Une autre leçon à tirer de la conduite du Prophète est l’importance de garder espoir et de demeurer positif. En dépit du fait qu’Abdallah était fréquemment amené devant le Prophète pour ivresse publique, le Prophète attira l’attention des gens sur l’une des qualités d’Abdallah, i.e. le fait qu’il aimait Dieu et Son messager. Pourtant, cette qualité n’était pas unique à Abdallah; elle était même commune à tous les croyants. Néanmoins, le Prophète choisit de le louer pour cela. Ce faisant, il cultivait, encourageait et renforçait cette qualité en chacun de ses compagnons. Il leur rappelait également que même si une personne dérape, la foi de cette personne et son amour pour Dieu demeurent intacts.
Il est facile d’imaginer ce qu’a dû ressentir Abdallah lorsqu’il apprit ce que le Prophète avait dit à son sujet. Il a dû voir cela comme un immense honneur. Sans doute cela l’aida-t-il à surmonter sa dépendance et lui redonna-t-il espoir, en plus de lui faire réaliser que l’essentiel de son être n’était pas marqué de façon permanente par ses erreurs.
Telle était la façon du Prophète de souligner les qualités de ceux qui commettent des erreurs ou qui sombrent dans le péché. Nous avons trop souvent tendance à oublier cela et à considérer des péchés passés comme une barrière à de bonnes actions futures. Une personne qui commet un péché grave n’arrive pratiquement jamais à le faire oublier et les gens l’associent éternellement à ce péché. Nous devons comprendre qu’une telle attitude ne fait qu’aider le diable à prendre le dessus sur le pécheur et à le pousser à commettre à nouveau le même péché. À l’opposé, l’approche du Prophète inspire la vertu. Lorsque des compagnons lui rappelèrent le problème d’alcoolisme d’Abdallah, il leur rappela l’amour d’Abdallah pour Dieu et Son messager.

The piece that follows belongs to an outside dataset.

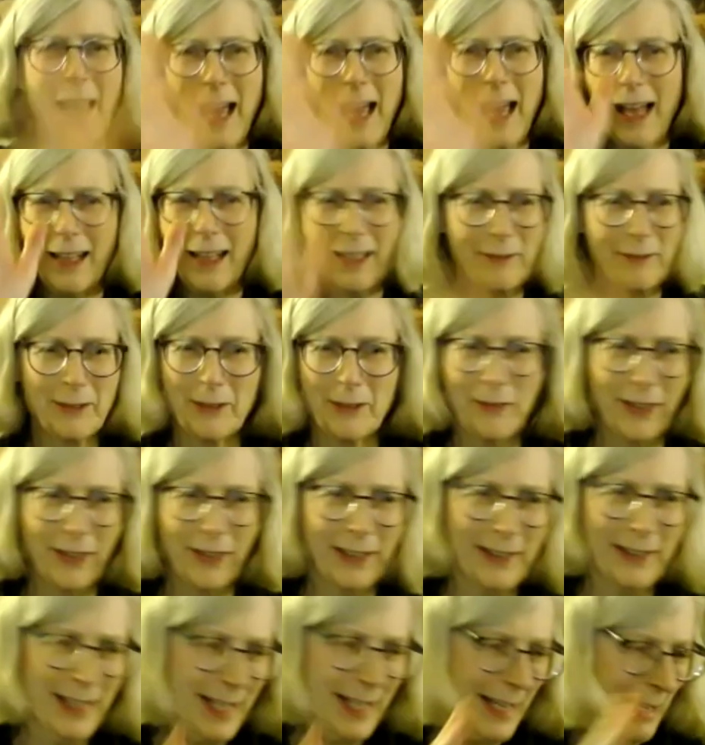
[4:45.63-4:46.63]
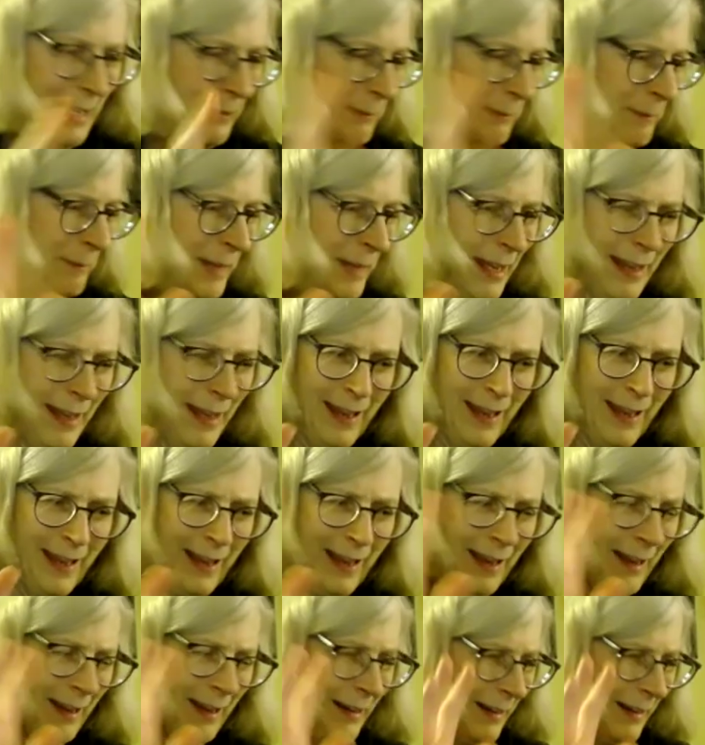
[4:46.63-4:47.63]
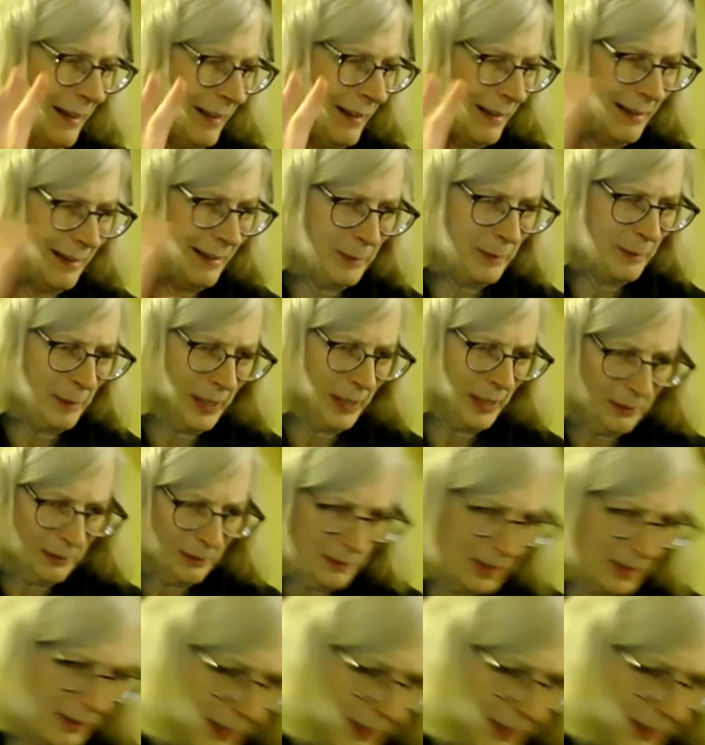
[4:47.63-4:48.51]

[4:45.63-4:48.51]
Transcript: I'll have to figure that out uh, on my own. All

Il ne fait aucun doute qu’Abdallah avait commis un péché majeur, car le Prophète avait clairement maudit les substances menant à l’ébriété. Néanmoins, après que le Prophète l’eût condamné au châtiment prescrit, il ne chercha pas à lui nuire davantage, car il savait qu’il aurait alors aidé le diable contre cet homme. Il s’efforça plutôt d’attirer l’attention des autres sur les qualités d’Abdallah.
Cette histoire devrait nous amener à réfléchir à notre attitude envers les autres. Il nous arrive trop souvent de traiter les autres durement et injustement, simplement parce que nous sommes en désaccord avec eux, alors que leurs péchés, ou péchés présumés, sont bien moins graves que ceux d’Abdallah. Parfois, les « péchés » des autres relèvent seulement de notre opinion personnelle – alors que la chose disputée est sujette à interprétation – et pourtant, nous n’hésitons pas un instant à attaquer nos adversaires de façon virulente, usant de tout notre arsenal verbal. Combien cette attitude est éloignée de celle du Prophète qui, devant une personne ayant commis un péché évident, trouvait encore de bonnes choses à dire à son sujet, tout en maintenant des relations cordiales avec elle.
L’attitude du Prophète envers Abdallah est un excellent exemple, pour nous, non seulement de la façon dont nous devrions nous traiter les uns les autres, mais de la façon dont la société peut arriver à créer des liens sociaux forts qui peuvent dissuader des gens de sombrer dans le péché.